- [Aim of the task]:
Required from the data below: the exact lines starting at the line containing "[0.00-1.00s]" and ending at the line containing "What the speaker", with both ends kept and all pictures dropped.

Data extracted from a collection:
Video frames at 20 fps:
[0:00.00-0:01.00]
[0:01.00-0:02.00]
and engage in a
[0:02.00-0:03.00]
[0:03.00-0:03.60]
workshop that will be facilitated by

...

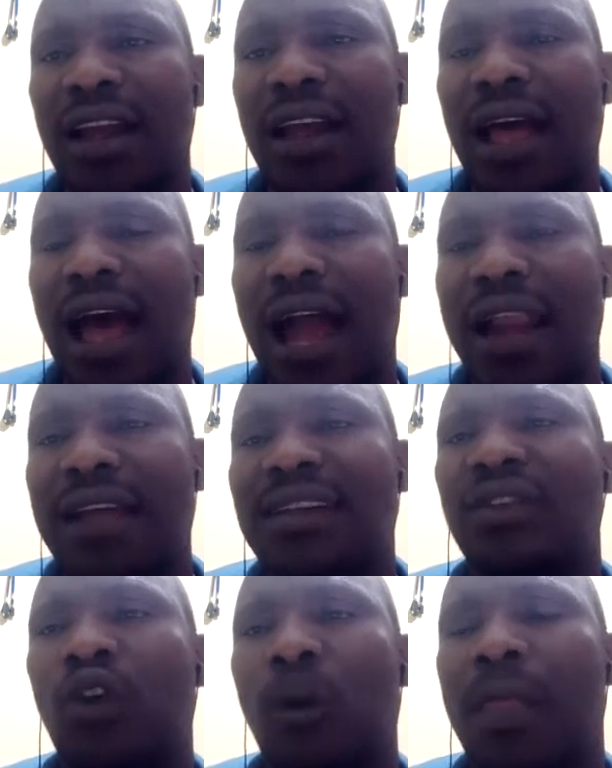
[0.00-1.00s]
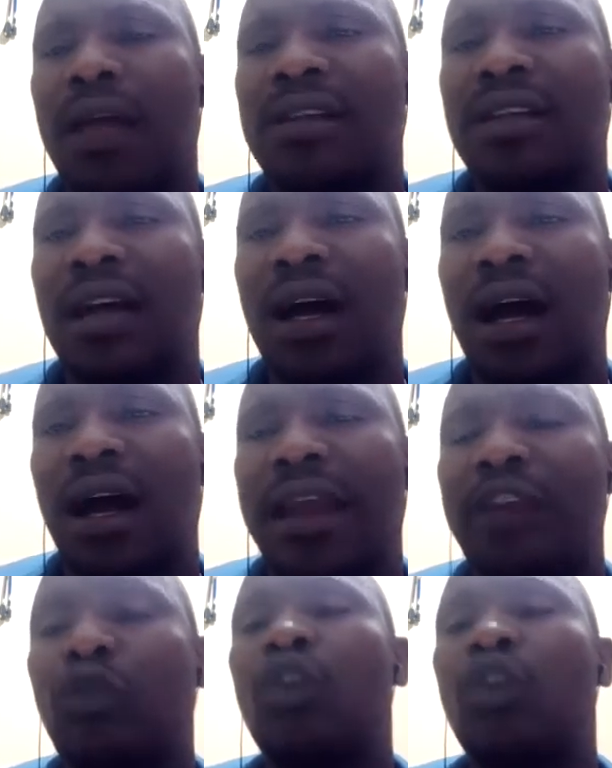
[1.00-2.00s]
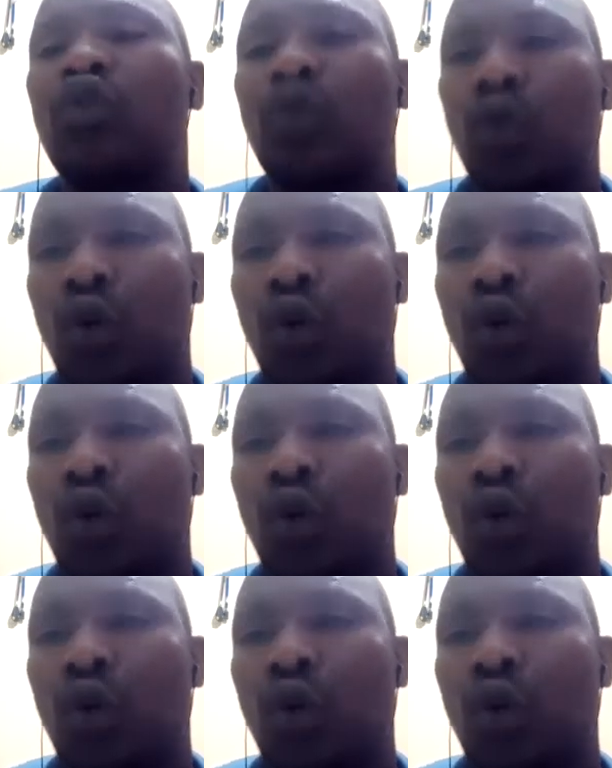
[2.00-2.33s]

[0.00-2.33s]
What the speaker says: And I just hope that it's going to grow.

- [Task output]:
[0.00-1.00s]
[1.00-2.00s]
[2.00-2.33s]

[0.00-2.33s]
What the speaker says: And I just hope that it's going to grow.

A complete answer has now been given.